Dans l'étude des interactions de santé, une attention particulière a été portée à la phase de présentation du problème, lors de laquelle le patient annonce la raison de sa visite et décrit ses symptômes (Heritage & Robinson 2006). Il a été montré notamment que, dans cette phase, le patient a la possibilité de décrire sa maladie dans ses propres termes et que, de ce fait, son autorité épistémique est mise en avant. Néanmoins, la description des symptômes peut se révéler une activité interactionnelle complexe, demandant le déploiement de plusieurs ressources sémiotiques (Heath 2012).

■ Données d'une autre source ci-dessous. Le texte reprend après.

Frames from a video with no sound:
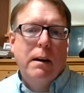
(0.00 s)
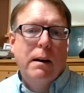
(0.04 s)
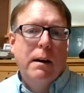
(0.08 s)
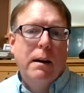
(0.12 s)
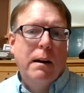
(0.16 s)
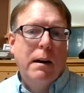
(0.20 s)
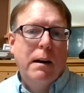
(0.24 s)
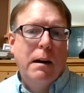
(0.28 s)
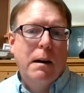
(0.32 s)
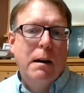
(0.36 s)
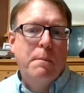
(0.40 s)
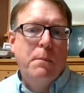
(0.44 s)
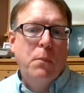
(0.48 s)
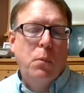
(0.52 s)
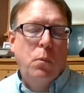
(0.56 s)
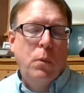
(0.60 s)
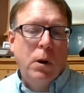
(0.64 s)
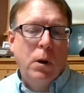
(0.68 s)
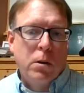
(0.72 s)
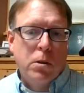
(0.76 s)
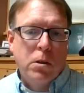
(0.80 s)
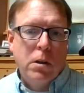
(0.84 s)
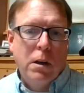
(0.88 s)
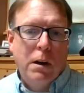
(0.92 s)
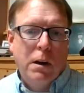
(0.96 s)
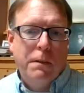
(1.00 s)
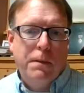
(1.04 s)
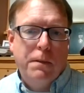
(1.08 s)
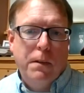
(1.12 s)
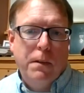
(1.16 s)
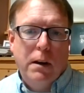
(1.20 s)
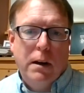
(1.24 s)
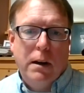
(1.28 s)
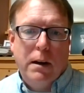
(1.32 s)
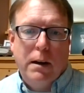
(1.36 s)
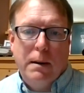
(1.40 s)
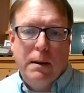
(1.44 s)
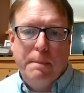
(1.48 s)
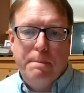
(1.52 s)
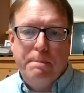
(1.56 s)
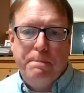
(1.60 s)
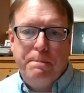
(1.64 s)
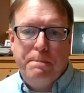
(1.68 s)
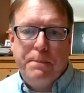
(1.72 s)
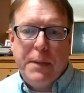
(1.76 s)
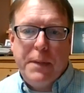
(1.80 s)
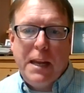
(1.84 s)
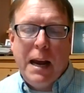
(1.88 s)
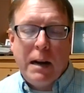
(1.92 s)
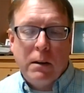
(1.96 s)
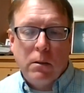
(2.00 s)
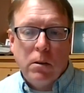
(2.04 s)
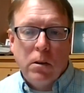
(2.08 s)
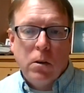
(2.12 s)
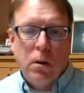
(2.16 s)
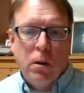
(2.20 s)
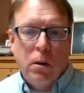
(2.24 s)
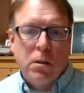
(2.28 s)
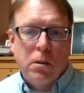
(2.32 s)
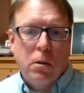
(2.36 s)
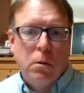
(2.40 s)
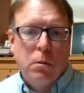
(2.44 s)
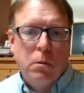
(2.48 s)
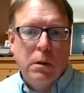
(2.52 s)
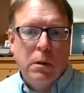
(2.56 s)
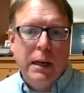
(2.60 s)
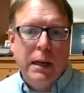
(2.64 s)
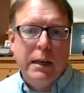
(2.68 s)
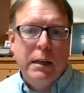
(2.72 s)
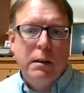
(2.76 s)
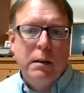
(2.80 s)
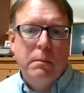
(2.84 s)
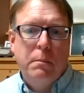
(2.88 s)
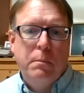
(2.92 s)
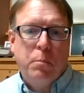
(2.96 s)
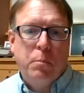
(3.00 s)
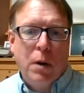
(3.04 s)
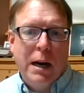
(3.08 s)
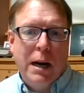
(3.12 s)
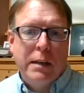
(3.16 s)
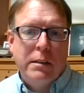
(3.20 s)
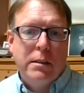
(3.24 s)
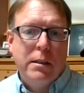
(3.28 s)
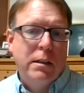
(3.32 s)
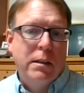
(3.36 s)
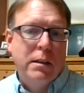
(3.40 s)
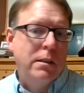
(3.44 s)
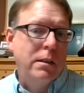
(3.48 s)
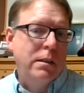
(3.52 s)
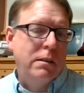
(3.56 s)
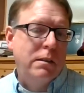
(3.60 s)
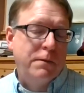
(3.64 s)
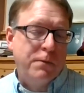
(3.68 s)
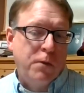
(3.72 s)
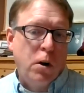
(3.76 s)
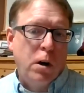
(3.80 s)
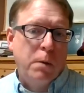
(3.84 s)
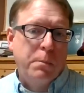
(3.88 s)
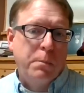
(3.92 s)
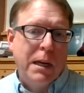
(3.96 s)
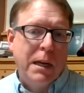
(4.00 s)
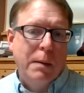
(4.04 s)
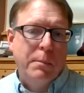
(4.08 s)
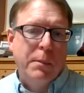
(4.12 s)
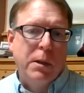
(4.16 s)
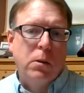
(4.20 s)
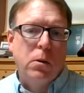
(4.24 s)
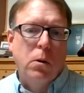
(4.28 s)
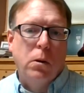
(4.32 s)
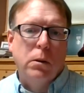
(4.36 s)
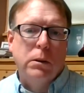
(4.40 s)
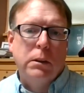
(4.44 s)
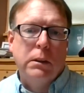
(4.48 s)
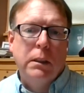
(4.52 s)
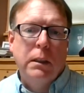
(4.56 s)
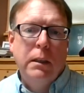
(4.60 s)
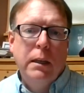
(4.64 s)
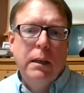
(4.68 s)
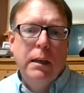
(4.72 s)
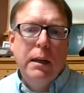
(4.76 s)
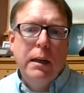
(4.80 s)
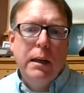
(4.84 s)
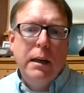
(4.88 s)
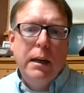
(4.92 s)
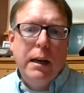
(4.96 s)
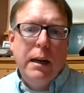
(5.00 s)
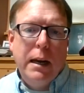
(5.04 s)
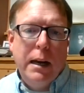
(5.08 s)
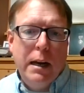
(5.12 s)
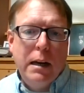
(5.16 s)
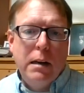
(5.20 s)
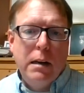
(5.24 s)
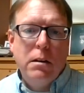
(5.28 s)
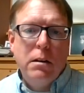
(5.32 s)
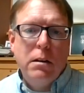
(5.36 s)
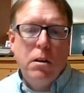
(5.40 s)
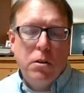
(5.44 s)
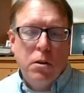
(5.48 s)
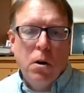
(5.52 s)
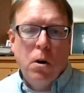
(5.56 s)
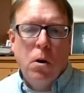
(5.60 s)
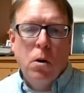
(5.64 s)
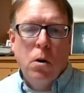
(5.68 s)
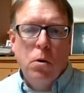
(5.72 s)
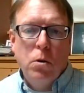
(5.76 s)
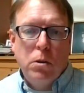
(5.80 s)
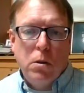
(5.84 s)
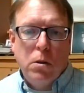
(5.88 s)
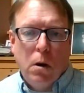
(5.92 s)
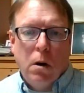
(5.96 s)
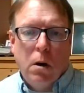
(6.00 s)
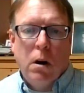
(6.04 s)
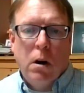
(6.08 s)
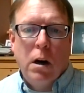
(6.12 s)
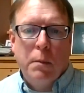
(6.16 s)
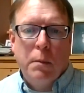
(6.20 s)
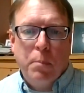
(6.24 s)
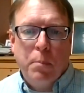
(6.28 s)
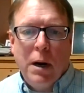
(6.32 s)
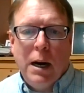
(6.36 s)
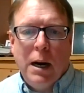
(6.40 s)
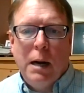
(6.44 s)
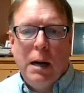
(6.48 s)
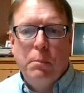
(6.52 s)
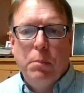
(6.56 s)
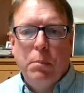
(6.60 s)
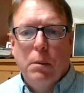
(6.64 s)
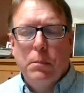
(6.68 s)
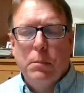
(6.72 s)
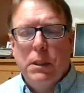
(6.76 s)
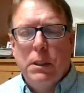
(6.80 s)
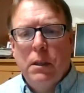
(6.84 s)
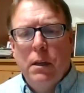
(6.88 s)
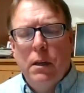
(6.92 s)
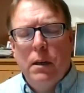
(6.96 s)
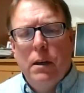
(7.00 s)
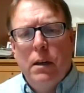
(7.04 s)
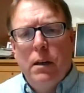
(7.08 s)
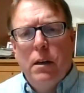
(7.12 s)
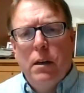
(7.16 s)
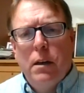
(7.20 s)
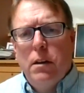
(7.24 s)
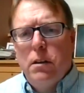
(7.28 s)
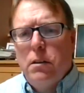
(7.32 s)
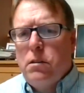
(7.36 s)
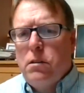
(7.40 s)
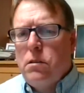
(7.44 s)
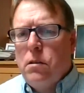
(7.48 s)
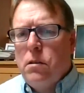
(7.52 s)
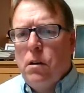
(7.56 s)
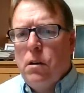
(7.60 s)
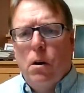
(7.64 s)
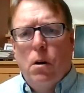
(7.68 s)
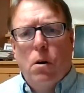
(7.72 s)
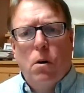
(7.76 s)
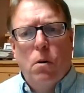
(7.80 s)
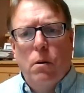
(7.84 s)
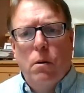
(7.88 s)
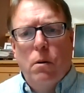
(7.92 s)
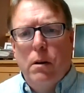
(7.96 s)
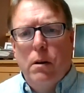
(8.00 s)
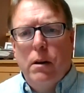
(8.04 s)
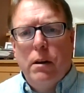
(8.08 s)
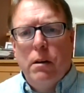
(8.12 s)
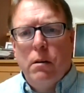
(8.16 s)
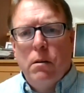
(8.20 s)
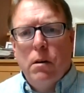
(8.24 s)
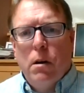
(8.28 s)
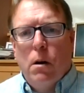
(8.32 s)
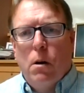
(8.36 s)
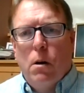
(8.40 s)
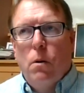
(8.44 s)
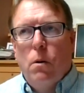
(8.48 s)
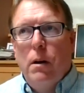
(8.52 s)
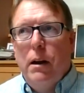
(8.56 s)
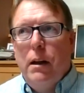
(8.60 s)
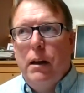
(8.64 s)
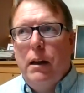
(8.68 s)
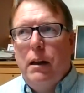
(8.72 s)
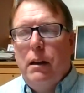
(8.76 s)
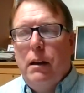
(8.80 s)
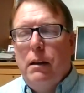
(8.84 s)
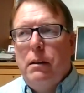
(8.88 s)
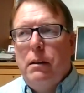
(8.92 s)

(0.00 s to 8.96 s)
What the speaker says: We also have agriculture-related processes, farm chemicals, and those are problems. So, you know,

La description de symptômes relevant de troubles mentaux constitue un défi particulièrement important, au point qu'elle peut amener à un diagnostic erroné (Tate 2020).
Dans des consultations de santé avec des demandeurs d'asile, qui se déroulent par l'intermédiaire d'un interprète, la description des symptômes demande un travail interactionnel important tant au patient qu'aux autres participants à l'interaction. La tâche de l'interprète, spécialement délicate, consiste à retransmettre la souffrance du patient tout en restant « neutre » (Piccoli 2019) et en rendant compréhensibles pour le soignant des éléments implicites ou connotés culturellement (Anderson & Cirillo 2020). De plus, l'enchevêtrement entre les sphères de la santé physique, des troubles mentaux et de la précarité administrative apparaît spécialement fort chez ce public (Gekière 2017), ce qui peut rendre ardu l'établissement d'un diagnostique.
En se fondant sur un corpus de 91 consultations vidéo-enregistrées dans le cadre du projet REMILAS, cette contribution s'intéresse à des séquences de description de symptômes psycho-physiques dans différents contextes médicaux (consultations de médecine générale, suivis de psychothérapie, visites pour l'établissement de certificats) en France, avec des demandeurs d'asile et des interprètes professionnels ou non-professionnels. En particulier, nous nous focaliserons sur les différentes ressources mobilisées par l'interprète pour retransmettre au soignant des descriptions ambiguës, centrées sur des symptômes qui pourraient relever tant de la santé physique que de la santé mentale, et nous nous demanderons dans quelle mesure les choix de l'interprète peuvent faire pencher l'interprétation du soignant vers l'un des deux champs. Une attention particulière sera accordée aux formulations et reformulations multimodales (Traverso 2017) qui permettent aux participants de donner une définition fine des symptômes.
Anderson L.J. & Cirillo L. (2020): The Emergence and Relevance of Cultural Difference in Mediated Health Interactions, Health Communication.
Gekiere, C. (2017). Au-delà du traumatisme : pratique d'une psychiatrie en EMPP. Rhizome 63, 39-43.
Heath C. (2012), Demonstrative suffering: The gestural (re)embodiment of symptoms. In Beach W. A. (dir.), Handbook of Patient-Provider Interactions, NY, Hampton Press, 687-700.
Heritage J., Robinson J.A (2006), The structure of patients' presenting concerns: physicians' opening questions. Health Communication 19(2), 89-102.
Piccoli V. (2019), (Re)transmettre la souffrance émotionnelle : une analyse interactionnelle de consultations entre soignants, demandeurs d'asile et interprètes en France. Langage et Société 167/2, 175-198.
Tate A. (2020), Matter over mind: How mental health symptom presentations shape diagnostic outcomes. Health24(6), 755-772.
Traverso V. (2017). Formulations, reformulations et traductions dans l'interaction: le cas de consultations médicales avec des migrants. RFLA 22(2), 147-164.